-- Exercise description --
Work through the listing below and give again exactly the lines from the one with "[0:04.00-0:05.00]" to the one with "[0:00.00-0:09.60]", both ends included. All other lines and all pictures stay out.

-- Records supplied --
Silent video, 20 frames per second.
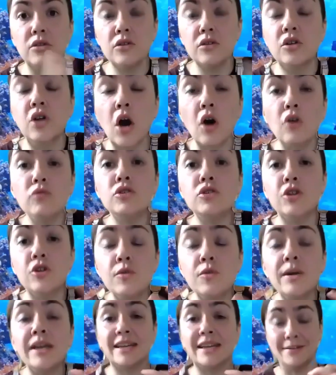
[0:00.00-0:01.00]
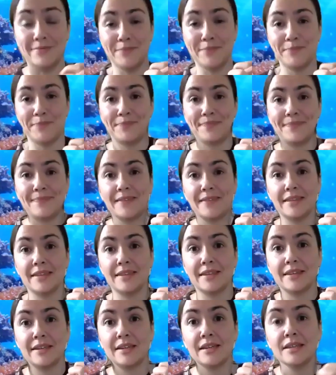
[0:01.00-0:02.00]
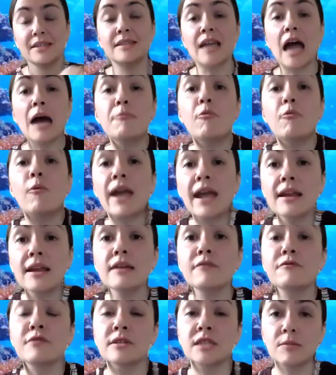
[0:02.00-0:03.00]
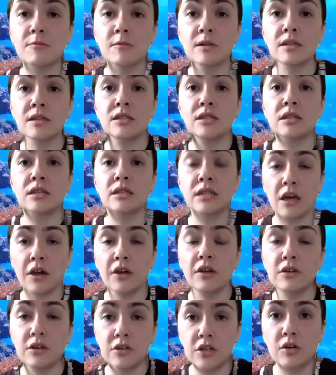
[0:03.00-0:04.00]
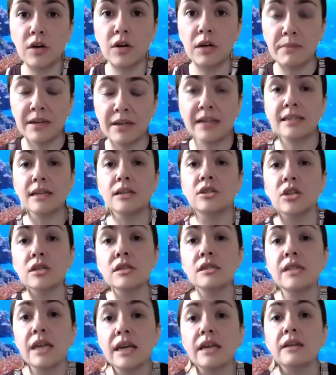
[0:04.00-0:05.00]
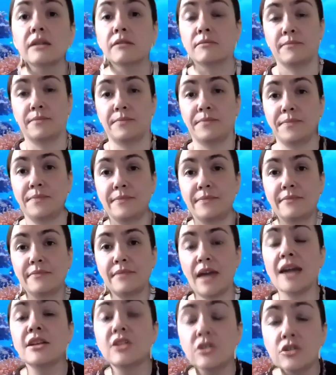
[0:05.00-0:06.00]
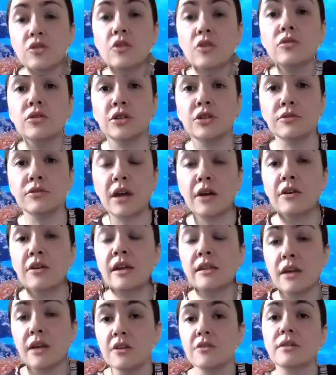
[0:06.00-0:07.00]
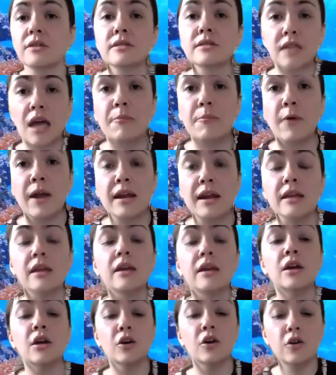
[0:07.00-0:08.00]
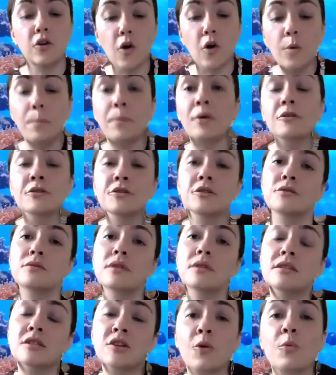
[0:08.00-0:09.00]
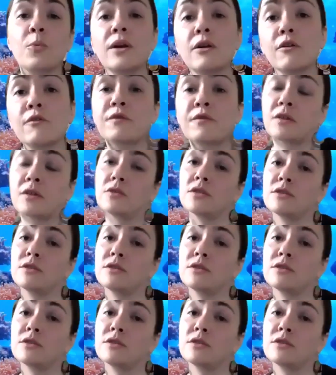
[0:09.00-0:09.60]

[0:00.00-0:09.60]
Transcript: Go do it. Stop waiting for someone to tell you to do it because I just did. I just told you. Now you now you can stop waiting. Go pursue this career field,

-- Answer below --
[0:04.00-0:05.00]
[0:05.00-0:06.00]
[0:06.00-0:07.00]
[0:07.00-0:08.00]
[0:08.00-0:09.00]
[0:09.00-0:09.60]

[0:00.00-0:09.60]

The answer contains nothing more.